By comparison, the number of physician and surgeon jobs shows only a 3 percent growth rate. But family practitioner MDs, those most directly comparable to FNPs, are set for a growth rate of 5 percent.
How To Decide Between a DNP and MD Degree
With all that information, how do you decide between a DNP vs MD?
You might find some overwhelming obstacle in the differences we just covered. Maybe med schools is just financially out of reach. Maybe the thought of committing more than a decade of study to an MD is just too big a time commitment.
But in the end, for most people, it comes back to the nursing versus the medical model.
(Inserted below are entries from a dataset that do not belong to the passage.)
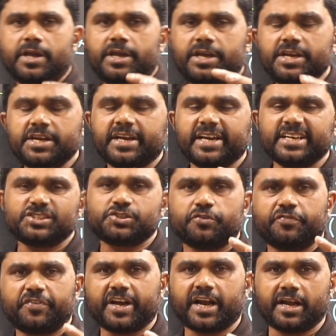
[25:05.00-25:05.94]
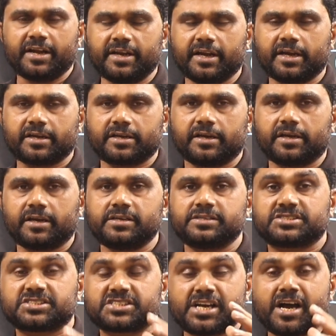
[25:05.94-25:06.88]
In case of a conductor,
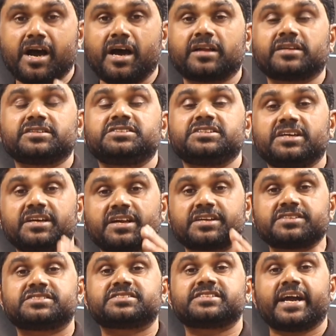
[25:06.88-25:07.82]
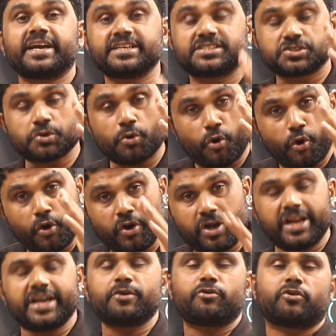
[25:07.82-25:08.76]
charge resides
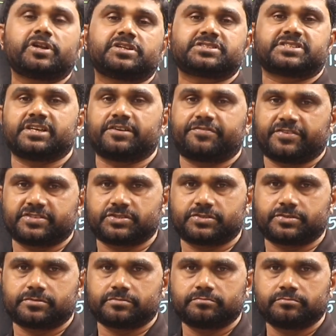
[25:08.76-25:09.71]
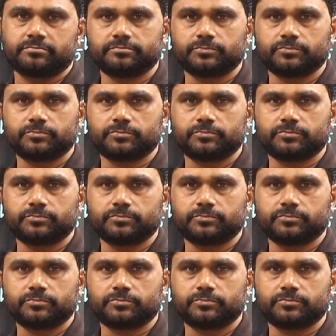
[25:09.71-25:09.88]
only on its surface.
Are you fascinated by the mechanisms of disease and the process of applying your medical training to a cure? Or are you primarily interested in the big picture, and finding the right combination of treatments and accommodations to suit each individual?
Many healthcare workers know from the start which style of treatment they are more comfortable with. You will probably find yourself drawn more toward nursing or more toward medicine. That alone can decide whether an MD or a DNP is the better degree to pursue.
If you find that a DNP is the better choice for you, we can help you learn how to become a Doctor of Nursing Practice.
2021 US Bureau of Labor Statistics figures for Nurse Anesthetists, Nurse Midwives, and Nurse Practitioners and Physicians and Surgeons reflect national data not school-specific information. Conditions in your area may vary. Data accessed in May 2022.